▶ **WHAT TO DO**:
The full set of records below is to be reproduced without a single alteration.

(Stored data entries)
════════
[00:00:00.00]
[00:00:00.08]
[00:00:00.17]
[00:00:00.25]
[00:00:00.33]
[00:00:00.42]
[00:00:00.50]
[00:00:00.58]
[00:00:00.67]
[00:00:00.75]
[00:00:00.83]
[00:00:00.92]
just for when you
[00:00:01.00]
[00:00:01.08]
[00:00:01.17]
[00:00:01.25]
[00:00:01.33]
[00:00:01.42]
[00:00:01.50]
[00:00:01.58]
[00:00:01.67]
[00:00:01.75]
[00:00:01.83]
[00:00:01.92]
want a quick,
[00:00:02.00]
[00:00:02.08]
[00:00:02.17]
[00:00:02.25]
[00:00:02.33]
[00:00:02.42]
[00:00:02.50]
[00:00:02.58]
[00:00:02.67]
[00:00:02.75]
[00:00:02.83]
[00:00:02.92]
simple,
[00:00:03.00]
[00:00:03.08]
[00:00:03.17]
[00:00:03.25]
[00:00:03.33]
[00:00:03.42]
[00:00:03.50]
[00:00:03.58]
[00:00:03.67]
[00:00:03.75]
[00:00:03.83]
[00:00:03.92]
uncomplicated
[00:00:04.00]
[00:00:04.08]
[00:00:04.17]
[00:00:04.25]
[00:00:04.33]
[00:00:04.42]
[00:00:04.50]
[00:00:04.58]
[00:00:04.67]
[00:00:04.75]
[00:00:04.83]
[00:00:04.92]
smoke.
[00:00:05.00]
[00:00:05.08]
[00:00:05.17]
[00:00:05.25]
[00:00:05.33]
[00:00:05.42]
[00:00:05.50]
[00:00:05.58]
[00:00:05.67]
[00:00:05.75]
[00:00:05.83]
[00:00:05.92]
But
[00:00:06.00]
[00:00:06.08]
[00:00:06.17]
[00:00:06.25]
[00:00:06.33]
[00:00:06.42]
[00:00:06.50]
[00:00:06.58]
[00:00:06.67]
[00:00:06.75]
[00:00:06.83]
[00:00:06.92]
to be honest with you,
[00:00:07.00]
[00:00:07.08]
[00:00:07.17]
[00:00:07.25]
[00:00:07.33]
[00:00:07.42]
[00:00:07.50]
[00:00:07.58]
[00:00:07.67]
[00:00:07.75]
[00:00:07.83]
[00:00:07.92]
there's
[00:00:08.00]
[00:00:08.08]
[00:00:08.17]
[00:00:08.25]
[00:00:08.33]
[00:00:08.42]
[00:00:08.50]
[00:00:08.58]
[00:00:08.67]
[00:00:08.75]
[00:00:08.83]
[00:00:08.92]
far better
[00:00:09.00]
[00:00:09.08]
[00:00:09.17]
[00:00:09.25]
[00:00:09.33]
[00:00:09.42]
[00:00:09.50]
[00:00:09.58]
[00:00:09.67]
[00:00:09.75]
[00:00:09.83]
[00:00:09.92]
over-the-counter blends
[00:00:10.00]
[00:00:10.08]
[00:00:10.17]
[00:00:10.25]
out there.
════════
▶ **ANSWER TO THIS TASK**:
[00:00:00.00]
[00:00:00.08]
[00:00:00.17]
[00:00:00.25]
[00:00:00.33]
[00:00:00.42]
[00:00:00.50]
[00:00:00.58]
[00:00:00.67]
[00:00:00.75]
[00:00:00.83]
[00:00:00.92]
just for when you
[00:00:01.00]
[00:00:01.08]
[00:00:01.17]
[00:00:01.25]
[00:00:01.33]
[00:00:01.42]
[00:00:01.50]
[00:00:01.58]
[00:00:01.67]
[00:00:01.75]
[00:00:01.83]
[00:00:01.92]
want a quick,
[00:00:02.00]
[00:00:02.08]
[00:00:02.17]
[00:00:02.25]
[00:00:02.33]
[00:00:02.42]
[00:00:02.50]
[00:00:02.58]
[00:00:02.67]
[00:00:02.75]
[00:00:02.83]
[00:00:02.92]
simple,
[00:00:03.00]
[00:00:03.08]
[00:00:03.17]
[00:00:03.25]
[00:00:03.33]
[00:00:03.42]
[00:00:03.50]
[00:00:03.58]
[00:00:03.67]
[00:00:03.75]
[00:00:03.83]
[00:00:03.92]
uncomplicated
[00:00:04.00]
[00:00:04.08]
[00:00:04.17]
[00:00:04.25]
[00:00:04.33]
[00:00:04.42]
[00:00:04.50]
[00:00:04.58]
[00:00:04.67]
[00:00:04.75]
[00:00:04.83]
[00:00:04.92]
smoke.
[00:00:05.00]
[00:00:05.08]
[00:00:05.17]
[00:00:05.25]
[00:00:05.33]
[00:00:05.42]
[00:00:05.50]
[00:00:05.58]
[00:00:05.67]
[00:00:05.75]
[00:00:05.83]
[00:00:05.92]
But
[00:00:06.00]
[00:00:06.08]
[00:00:06.17]
[00:00:06.25]
[00:00:06.33]
[00:00:06.42]
[00:00:06.50]
[00:00:06.58]
[00:00:06.67]
[00:00:06.75]
[00:00:06.83]
[00:00:06.92]
to be honest with you,
[00:00:07.00]
[00:00:07.08]
[00:00:07.17]
[00:00:07.25]
[00:00:07.33]
[00:00:07.42]
[00:00:07.50]
[00:00:07.58]
[00:00:07.67]
[00:00:07.75]
[00:00:07.83]
[00:00:07.92]
there's
[00:00:08.00]
[00:00:08.08]
[00:00:08.17]
[00:00:08.25]
[00:00:08.33]
[00:00:08.42]
[00:00:08.50]
[00:00:08.58]
[00:00:08.67]
[00:00:08.75]
[00:00:08.83]
[00:00:08.92]
far better
[00:00:09.00]
[00:00:09.08]
[00:00:09.17]
[00:00:09.25]
[00:00:09.33]
[00:00:09.42]
[00:00:09.50]
[00:00:09.58]
[00:00:09.67]
[00:00:09.75]
[00:00:09.83]
[00:00:09.92]
over-the-counter blends
[00:00:10.00]
[00:00:10.08]
[00:00:10.17]
[00:00:10.25]
out there.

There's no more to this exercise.